The common perception of Walter Reed is of a surgical hospital that shines as the crown jewel of military medicine. But 5 1/2 years of sustained combat have transformed the venerable 113-acre institution into something else entirely -- a holding ground for physically and psychologically damaged outpatients. Almost 700 of them -- the majority soldiers, with some Marines -- have been released from hospital beds but still need treatment or are awaiting bureaucratic decisions before being discharged or returned to active duty.
They suffer from brain injuries, severed arms and legs, organ and back damage, and various degrees of post-traumatic stress. Their legions have grown so exponentially -- they outnumber hospital patients at Walter Reed 17 to 1 -- that they take up every available bed on post and spill into dozens of nearby hotels and apartments leased by the Army. The average stay is 10 months, but some have been stuck there for as long as two years.
Not all of the quarters are as bleak as Duncan's, but the despair of Building 18 symbolizes a larger problem in Walter Reed's treatment of the wounded, according to dozens of soldiers, family members, veterans aid groups, and current and former Walter Reed staff members interviewed by two Washington Post reporters, who spent more than four months visiting the outpatient world without the knowledge or permission of Walter Reed officials. Many agreed to be quoted by name; others said they feared Army retribution if they complained publicly.
While the hospital is a place of scrubbed-down order and daily miracles, with medical advances saving more soldiers than ever, the outpatients in the Other Walter Reed encounter a messy bureaucratic battlefield nearly as chaotic as the real battlefields they faced overseas.
On the worst days, soldiers say they feel like they are living a chapter of "Catch-22." The wounded manage other wounded. Soldiers dealing with psychological disorders of their own have been put in charge of others at risk of suicide.
Disengaged clerks, unqualified platoon sergeants and overworked case managers fumble with simple needs: feeding soldiers' families who are close to poverty, replacing a uniform ripped off by medics in the desert sand or helping a brain-damaged soldier remember his next appointment.
"We've done our duty.
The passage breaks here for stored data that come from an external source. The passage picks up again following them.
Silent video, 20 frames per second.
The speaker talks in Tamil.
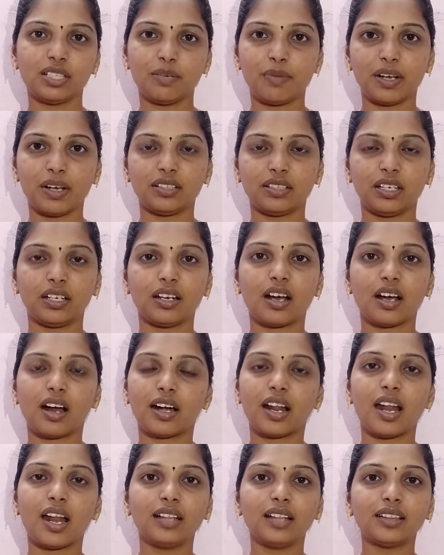வந்து பார்த்திங்கன்னா
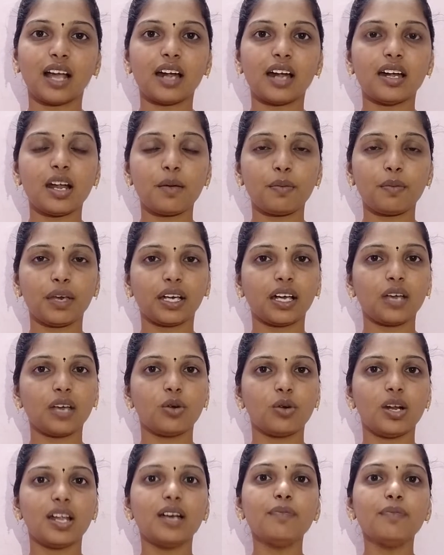நல்ல தன்னம்பிக்கை
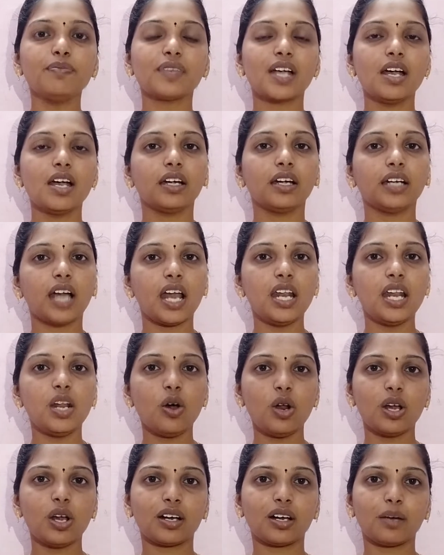உள்ள
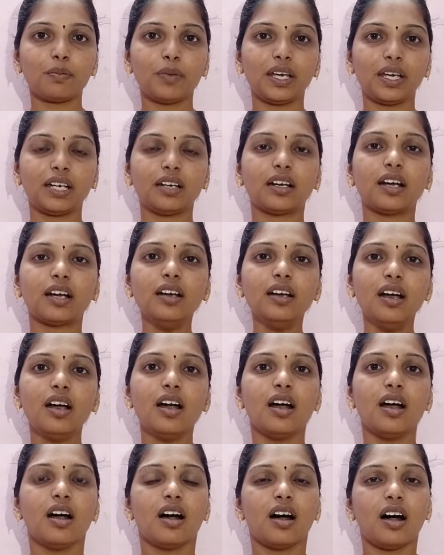நல்லொழுக்கம் மிக்க
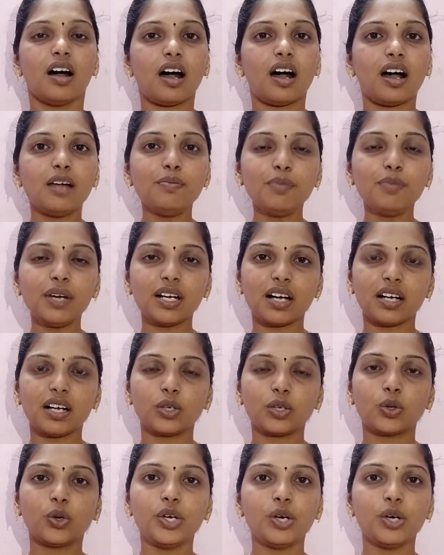அன்பு
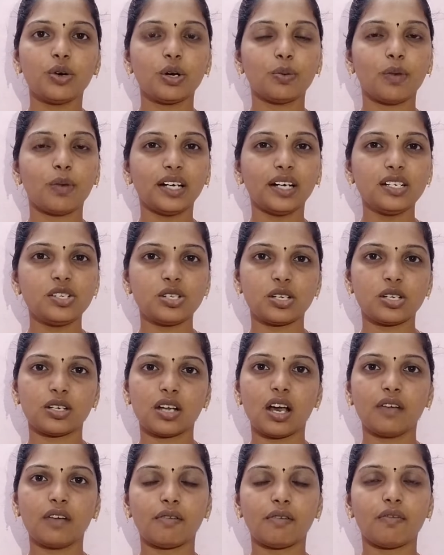காட்டக்கூடிய ஒரு
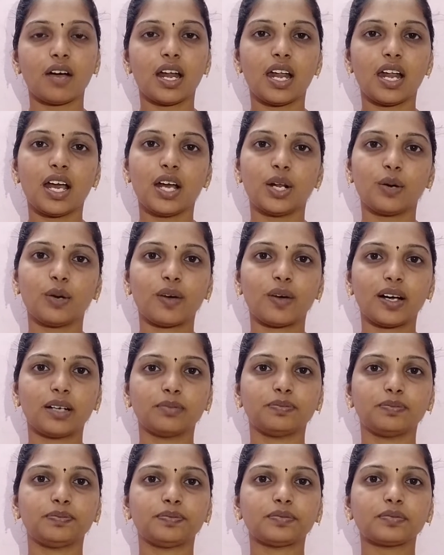மனுஷன்னா அவன்
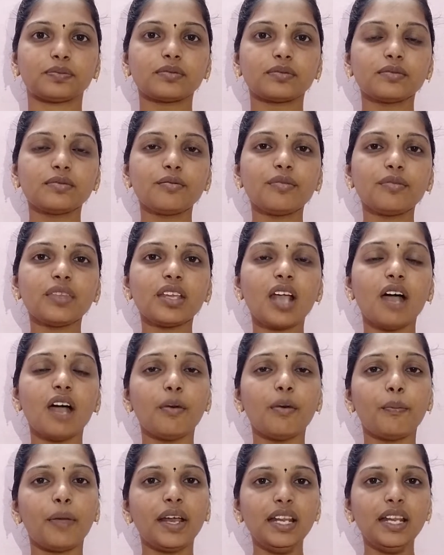வளருவான்
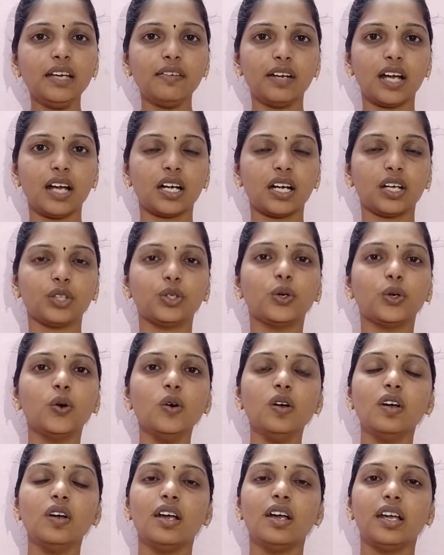அவன்
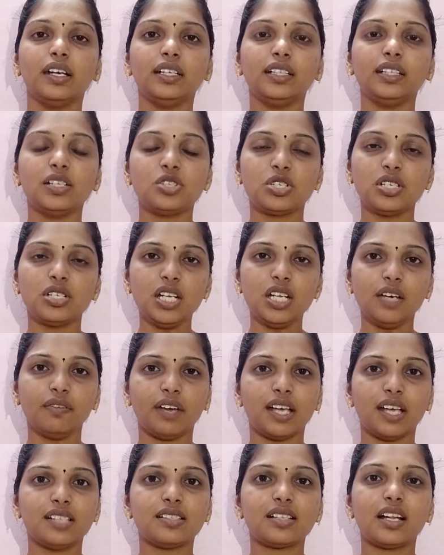பெரியவனானதும் இந்த சின்ன
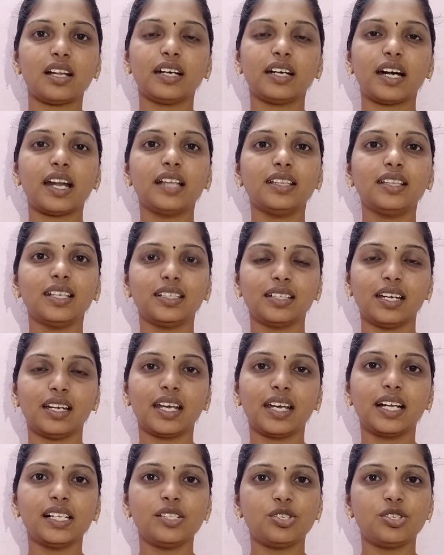வயசில் நடந்த இந்த
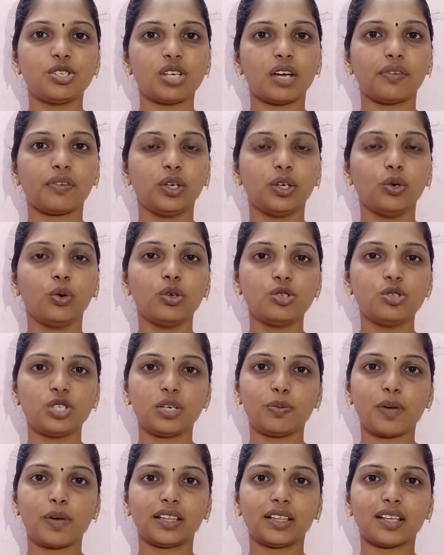நிகழ்ச்சி அவன்
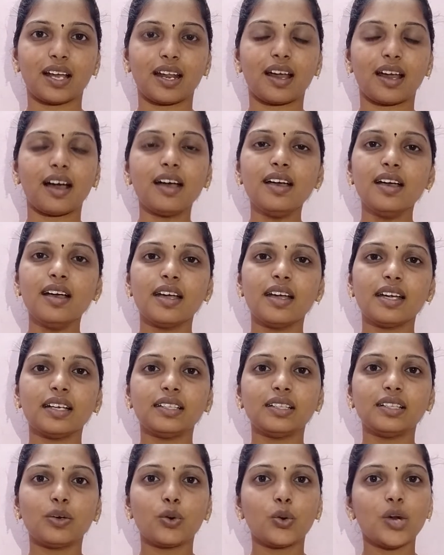யோசித்து பார்த்தானா
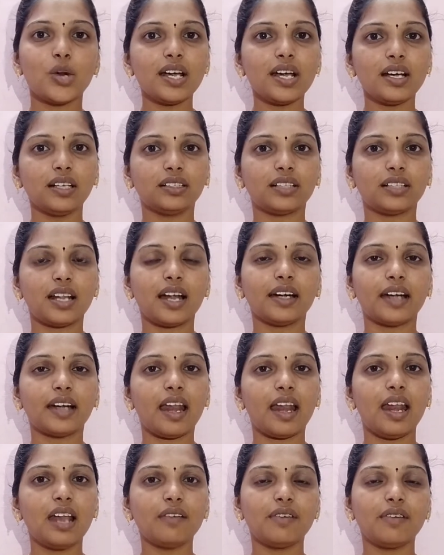இந்த உலகத்தில்
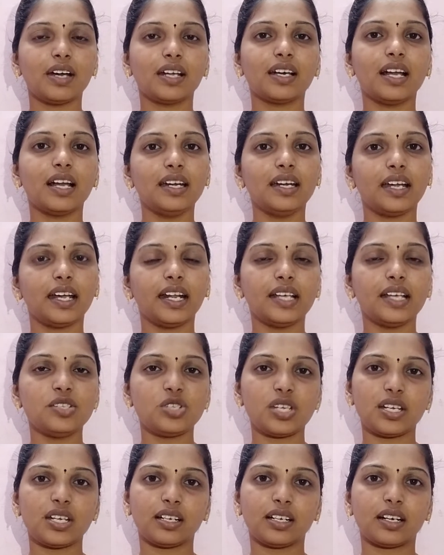நல்லவர்கள்
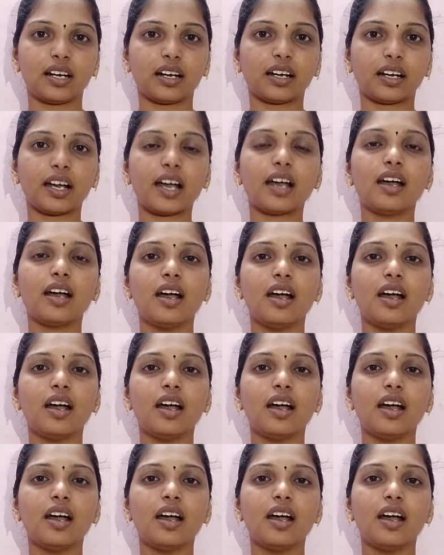நிறைஞ்சி இருக்காங்க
We fought the war. We came home wounded. Fine. But whoever the people are back here who are supposed to give us the easy transition should be doing it," said Marine Sgt. Ryan Groves, 26, an amputee who lived at Walter Reed for 16 months. "We don't know what to do. The people who are supposed to know don't have the answers. It's a nonstop process of stalling."
Soldiers, family members, volunteers and caregivers who have tried to fix the system say each mishap seems trivial by itself, but the cumulative effect wears down the spirits of the wounded and can stall their recovery.